Come la scienza, l'IA risponde a un bisogno primario: ottenere una risposta rapida. L'Intelligenza Artificiale colma un vuoto lasciato da un web ormai saturo di pubblicità e spam, offrendo soluzioni zero-click. L'IA generativa sintetizza i contenuti di siti autorevoli in una overview trasformando quest'ultima in un contenuto autonomo. L'utente, soddisfatto, non sente più l'esigenza di visitare il sito originale. Questo mina la centralità dei contenuti SEO-oriented, che rischiano di non contribuire più alla notorietà dei siti. L'IA generativa automatizza i processi che portano a una risposta, tuttavia, il bisogno da cui tutto discende resta prerogativa umana che, insieme al consumo, è il motore di tale evoluzione.
La riserva/presidio di umanità si dice sia affidata all’inviolabile atto umano di controllo e di decisione. Rapporto tra persona ed algoritmo ed il pericolo di un automation bias: la tendenza della persona ad affidarsi acriticamente al risultato. Come prevenire o ridurre l’ancoraggio alla proposta computazionale?
Le soluzioni tecniche sono varie, ma è cruciale notare come l'intelligenza naturale sia da sempre plasmata da meccanismi simili all'intelligenza artificiale. Se riflettiamo sulle fonti che hanno generato e modellato il pensiero umano, libri, scuole, biblioteche, dobbiamo ammettere che anche queste strutture soffrono e hanno sempre sofferto degli stessi problemi oggi attribuiti all'IA. Nel loro complesso condizionano i nostri pensieri, introducendo inevitabilmente dei bias. Alcuni di questi pregiudizi sono così radicati da essere addirittura alla base di conflitti. E ancora, nessuno può negare che studiare in una scuola ispirata a determinate credenze induca profondi bias. In sostanza, il problema del condizionamento e dei bias è intrinseco a ogni sistema di apprendimento e di trasmissione della conoscenza, non solo all'AI.

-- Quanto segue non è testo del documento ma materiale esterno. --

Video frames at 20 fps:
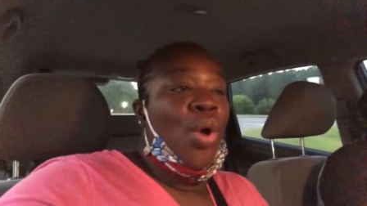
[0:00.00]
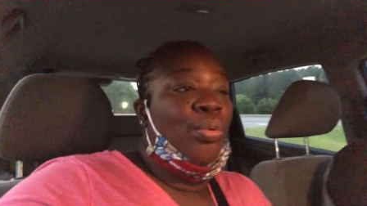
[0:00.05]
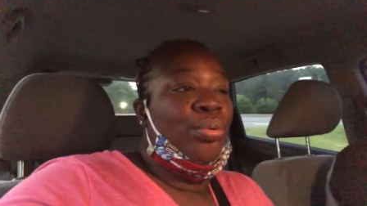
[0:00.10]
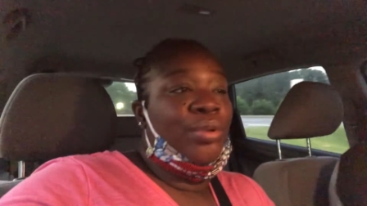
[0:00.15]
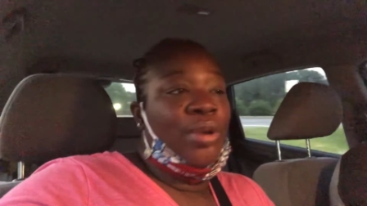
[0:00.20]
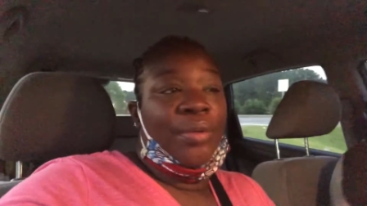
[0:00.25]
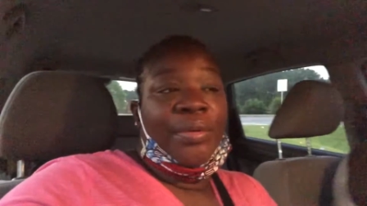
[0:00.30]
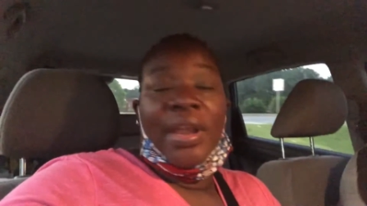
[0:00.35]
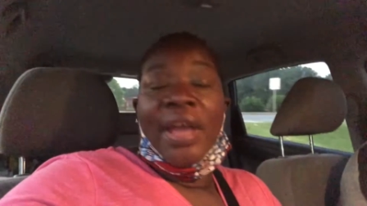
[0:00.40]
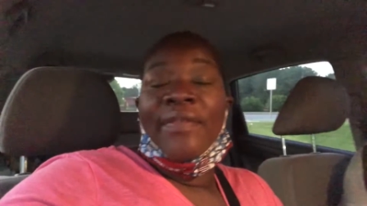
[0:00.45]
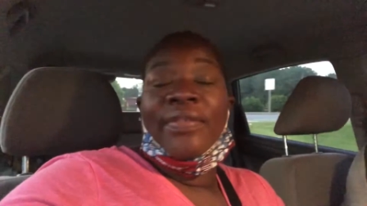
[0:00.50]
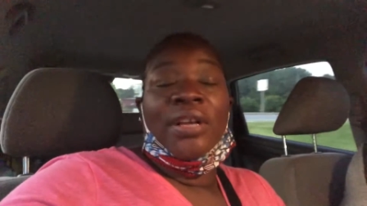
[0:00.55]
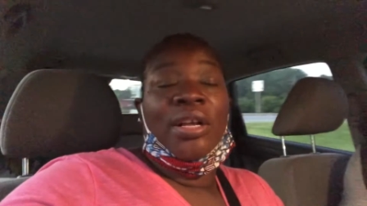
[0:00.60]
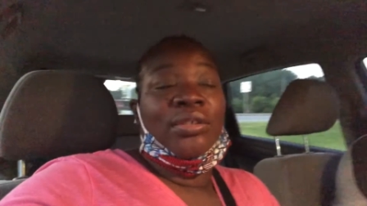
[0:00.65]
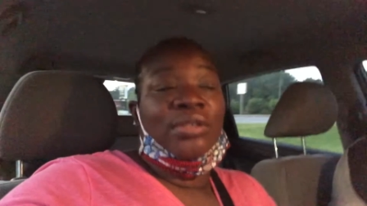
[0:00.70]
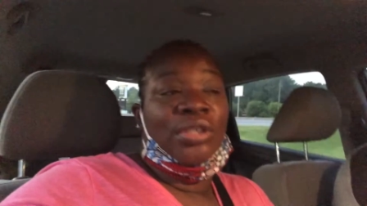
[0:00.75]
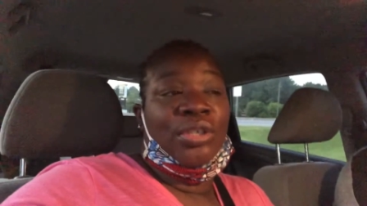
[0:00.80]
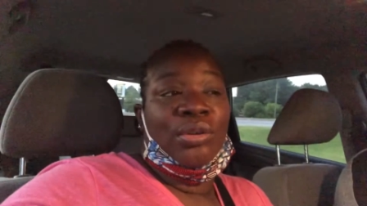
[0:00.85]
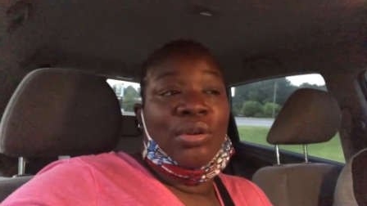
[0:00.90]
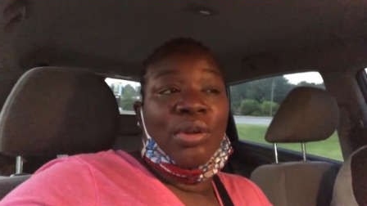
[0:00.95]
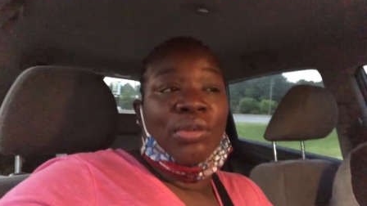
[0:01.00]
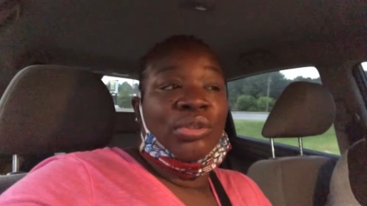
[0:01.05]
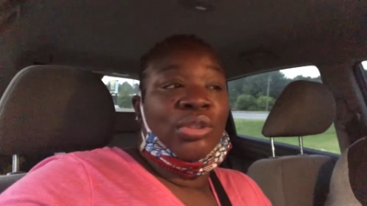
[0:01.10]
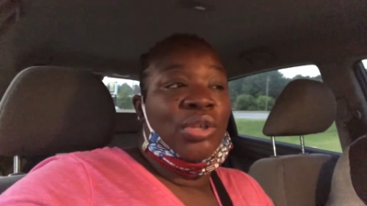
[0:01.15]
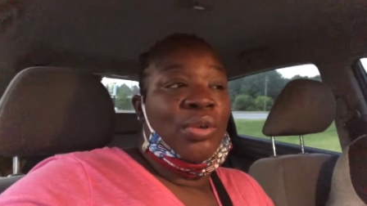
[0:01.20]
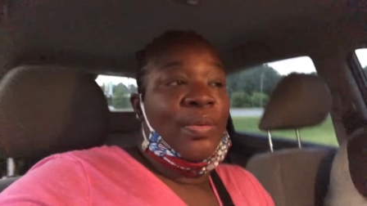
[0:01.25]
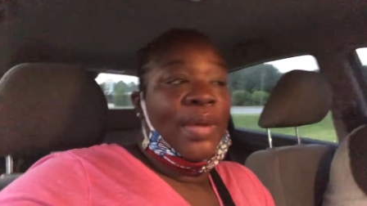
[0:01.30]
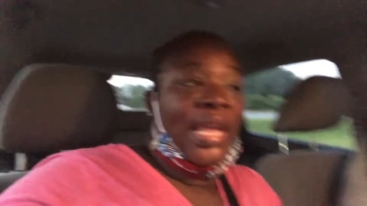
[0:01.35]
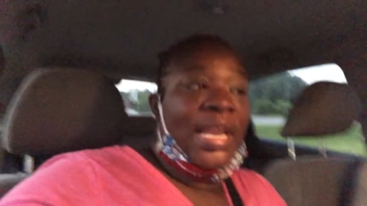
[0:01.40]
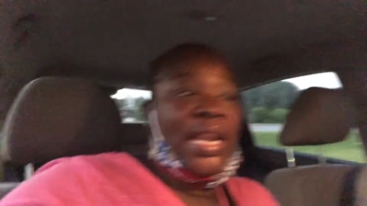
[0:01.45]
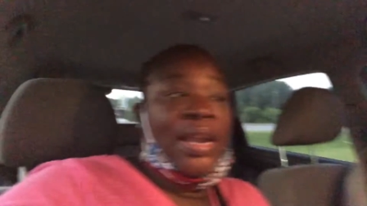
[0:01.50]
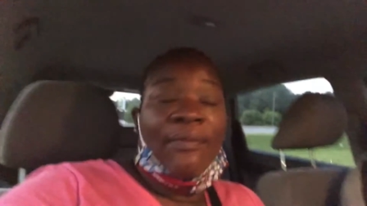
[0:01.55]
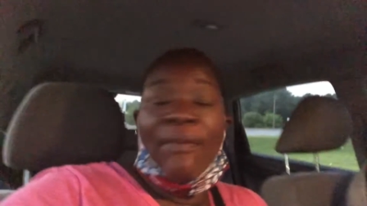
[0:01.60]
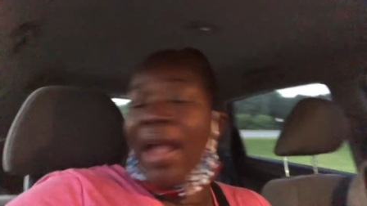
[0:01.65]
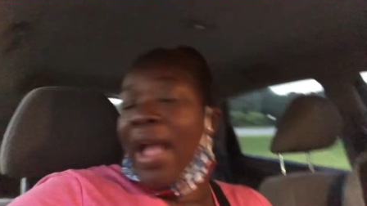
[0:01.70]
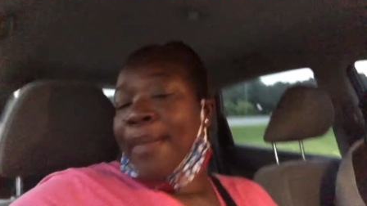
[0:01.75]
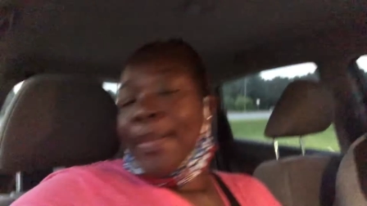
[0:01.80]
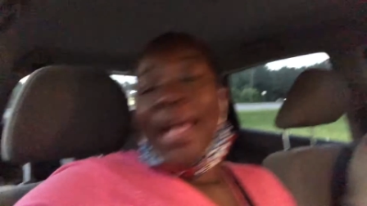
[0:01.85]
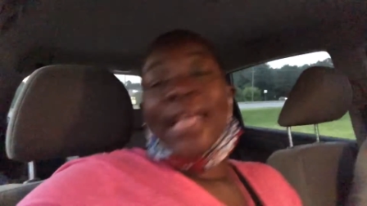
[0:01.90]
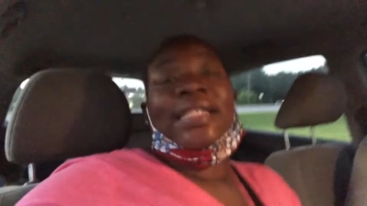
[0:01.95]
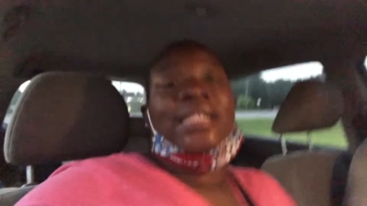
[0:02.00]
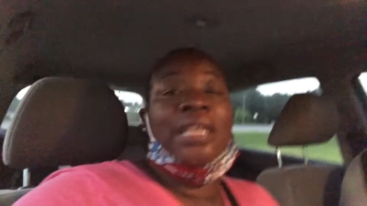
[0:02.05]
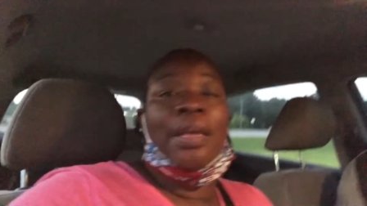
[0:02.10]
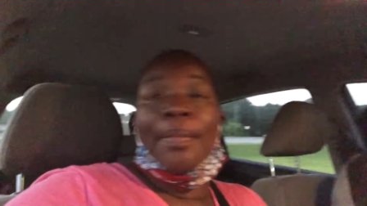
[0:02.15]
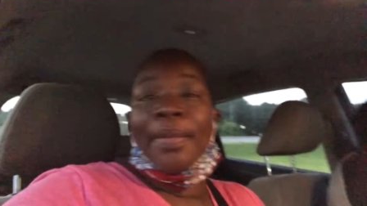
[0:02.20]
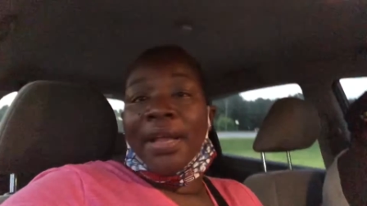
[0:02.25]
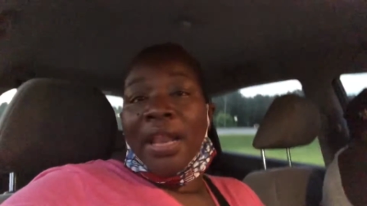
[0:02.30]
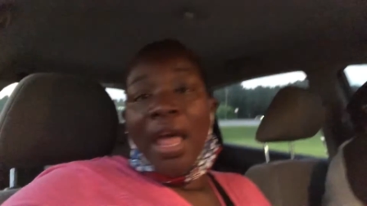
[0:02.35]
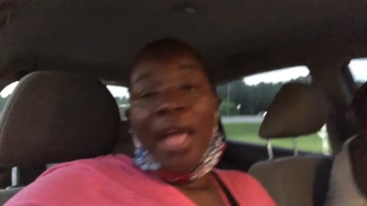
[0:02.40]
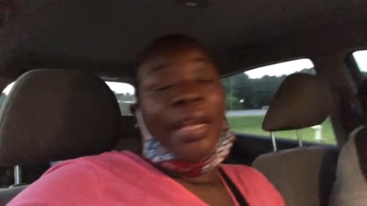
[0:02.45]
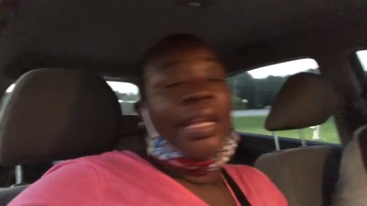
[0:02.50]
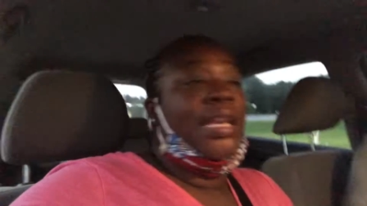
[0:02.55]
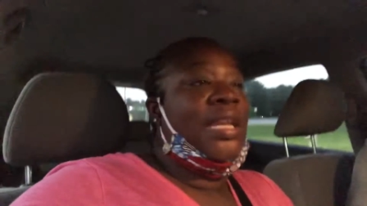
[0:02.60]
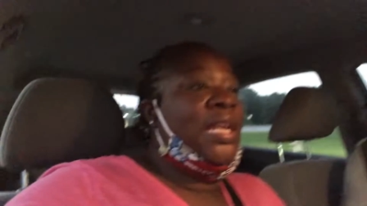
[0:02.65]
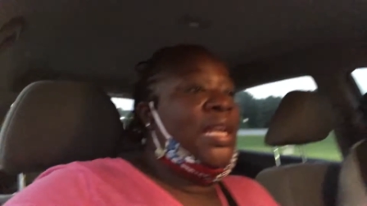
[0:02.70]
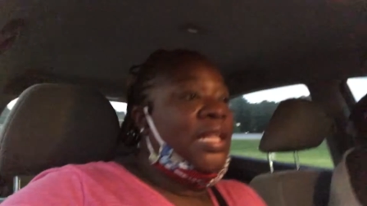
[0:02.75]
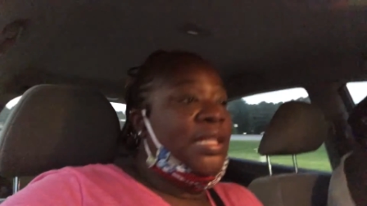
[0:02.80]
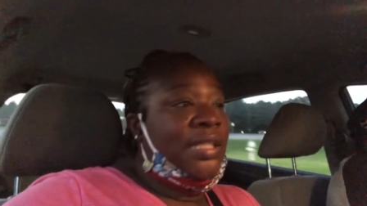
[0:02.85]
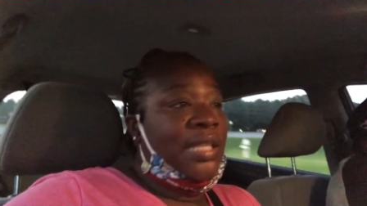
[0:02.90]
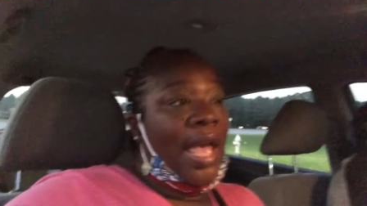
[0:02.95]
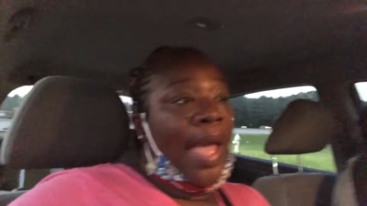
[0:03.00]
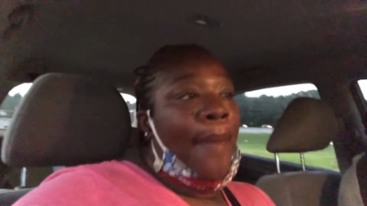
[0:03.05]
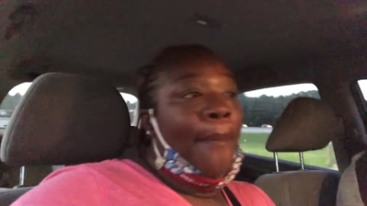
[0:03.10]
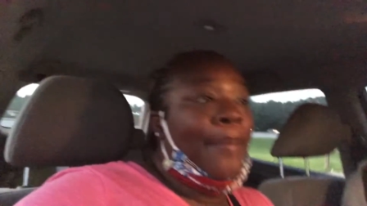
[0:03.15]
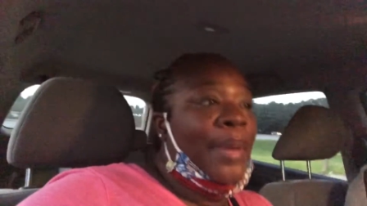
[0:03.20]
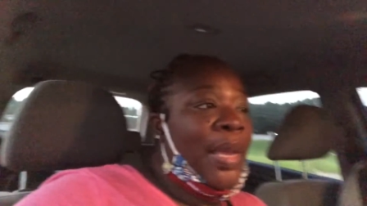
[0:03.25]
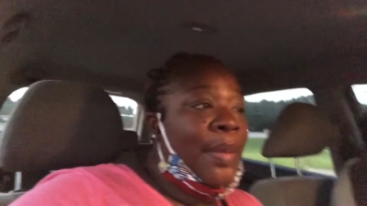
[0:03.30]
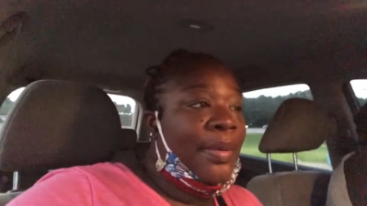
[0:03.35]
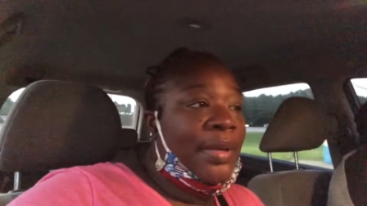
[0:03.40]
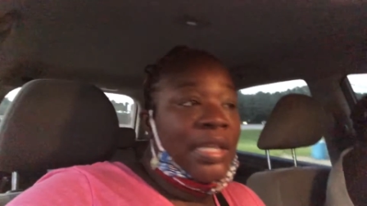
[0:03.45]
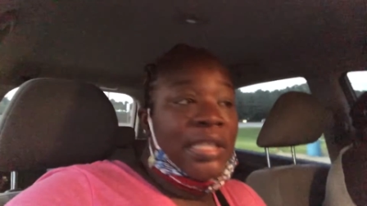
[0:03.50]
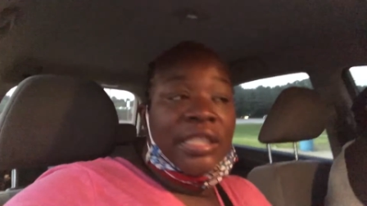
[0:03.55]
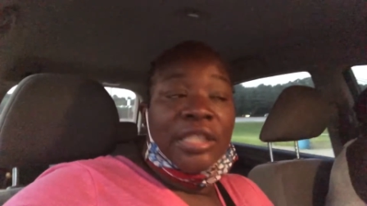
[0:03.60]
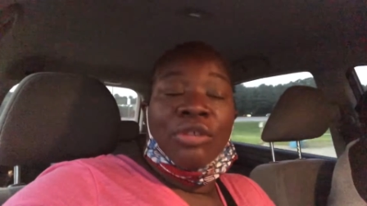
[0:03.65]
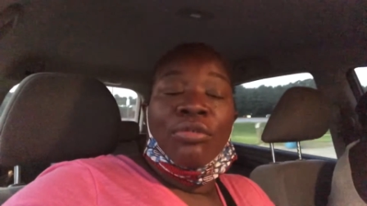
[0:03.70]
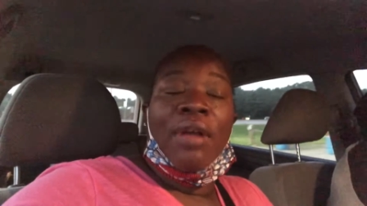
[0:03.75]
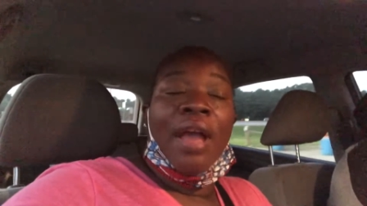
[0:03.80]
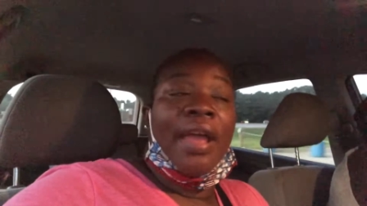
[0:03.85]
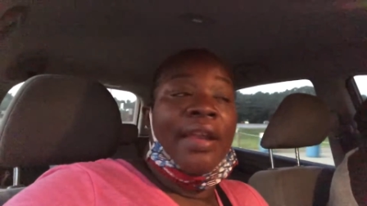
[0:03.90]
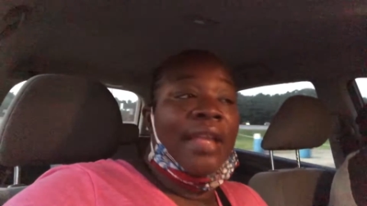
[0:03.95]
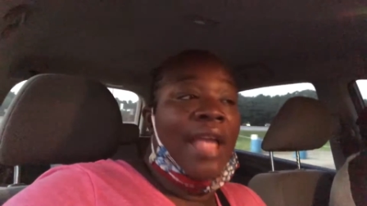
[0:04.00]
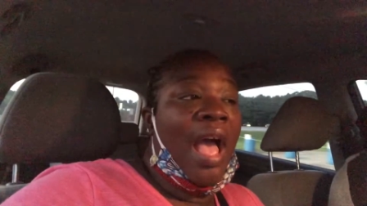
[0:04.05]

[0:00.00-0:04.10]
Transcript: don't ever go to the grocery store at around about 7 o'clock in the evening baby, because it's crowded.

Nelle distopie di alcuni, quando si parla di IA, viene prefigurato un mondo in cui gli umani perdono la loro centralità.
L'uomo manterrà sempre la sua centralità. Sia che usiamo un bastone o una chatbot, la tecnologia risponde ai nostri bisogni e decisioni, agendo sulla base della nostra volontà. Le macchine rispondono a bisogni umani mutevoli. Se ciò si traduce in comportamenti disumani, la responsabilità è solo nostra, poiché siamo noi a definire il bisogno e a esercitare il potere sull'uso della tecnologia.
La saturazione di pseudo risposte può impedirci di generare buone domande. Mentre i sistemi predittivi si affinano, la nostra capacità di porre domande, secondo alcuni, decresce. In un mondo di dati, e assetato di significato, saper distinguere tra le risposte, ma soprattutto saper porre la domanda giusta è più che un esercizio intellettuale. Secondo alcuni è un’abilità di sopravvivenza.
La saturazione di risposte mediocri ostacola la formulazione di buone domande. L’esercizio critico e la capacità di discernere tra tutte le risposte, siano esse naturali o artificiali, sono le abilità di sopravvivenza per trovare significato.